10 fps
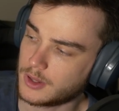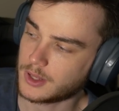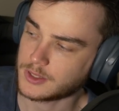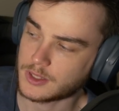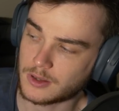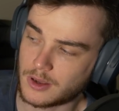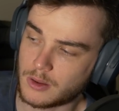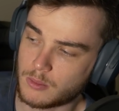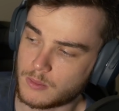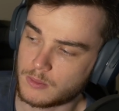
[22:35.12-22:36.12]
collect
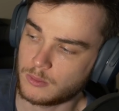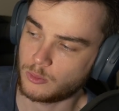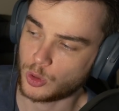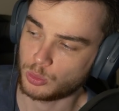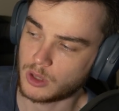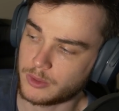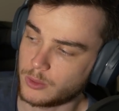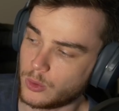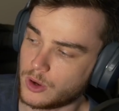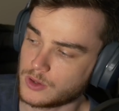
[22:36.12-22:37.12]
income, build
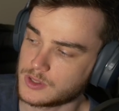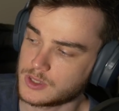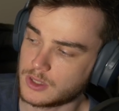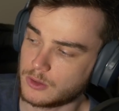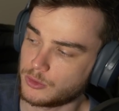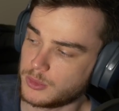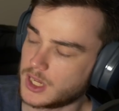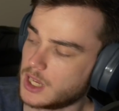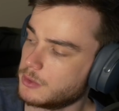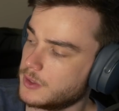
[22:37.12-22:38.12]
public work, and steal
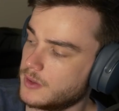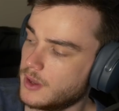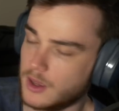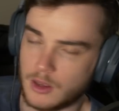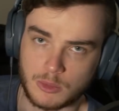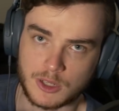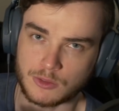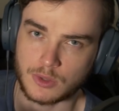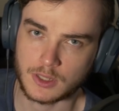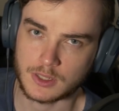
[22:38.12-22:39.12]
from your neighbours, but
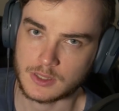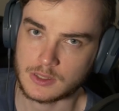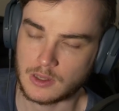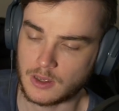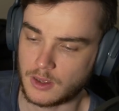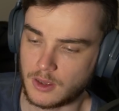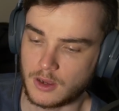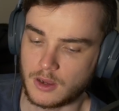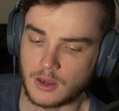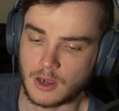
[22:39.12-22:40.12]
it's really just,
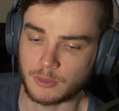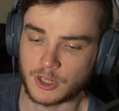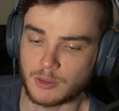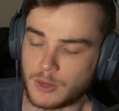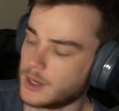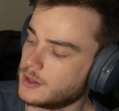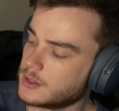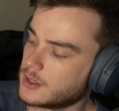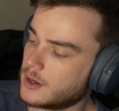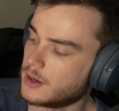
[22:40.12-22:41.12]
I'm going to buy
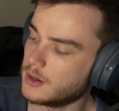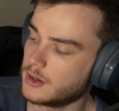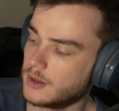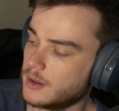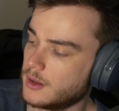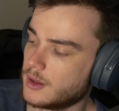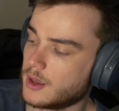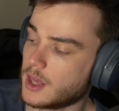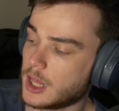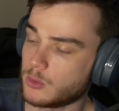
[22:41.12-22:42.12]
this card,
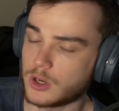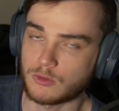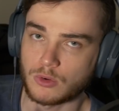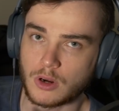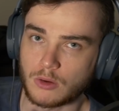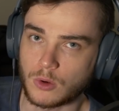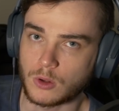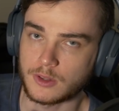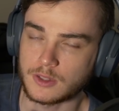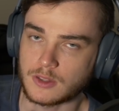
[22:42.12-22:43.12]
and whenever I
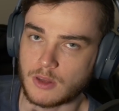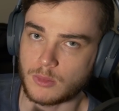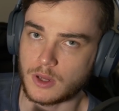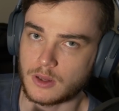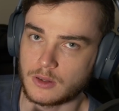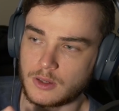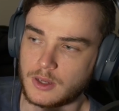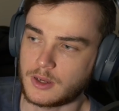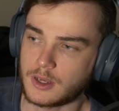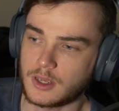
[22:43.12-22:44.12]
roll this number,
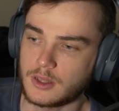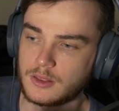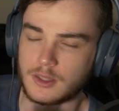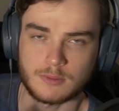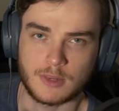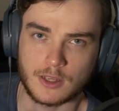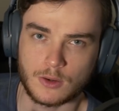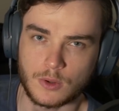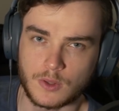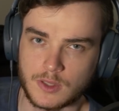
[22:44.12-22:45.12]
I get this many
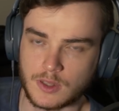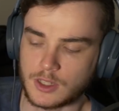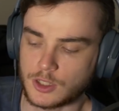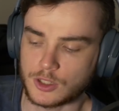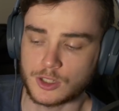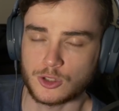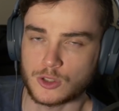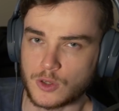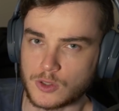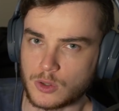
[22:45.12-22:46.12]
coins, and then you just
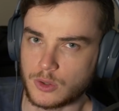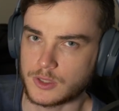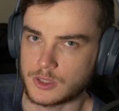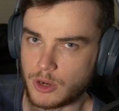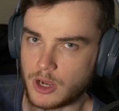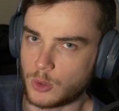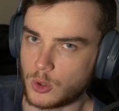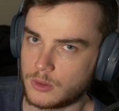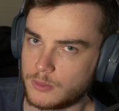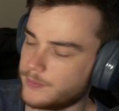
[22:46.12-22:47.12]
use those coins to buy
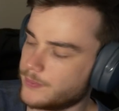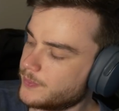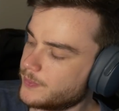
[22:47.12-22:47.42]
more.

● **EXERCISE AIM**
Output the full listing verbatim; pictures stay out.

● **EXERCISE ANSWER**
10 fps
[22:35.12-22:36.12]
collect
[22:36.12-22:37.12]
income, build
[22:37.12-22:38.12]
public work, and steal
[22:38.12-22:39.12]
from your neighbours, but
[22:39.12-22:40.12]
it's really just,
[22:40.12-22:41.12]
I'm going to buy
[22:41.12-22:42.12]
this card,
[22:42.12-22:43.12]
and whenever I
[22:43.12-22:44.12]
roll this number,
[22:44.12-22:45.12]
I get this many
[22:45.12-22:46.12]
coins, and then you just
[22:46.12-22:47.12]
use those coins to buy
[22:47.12-22:47.42]
more.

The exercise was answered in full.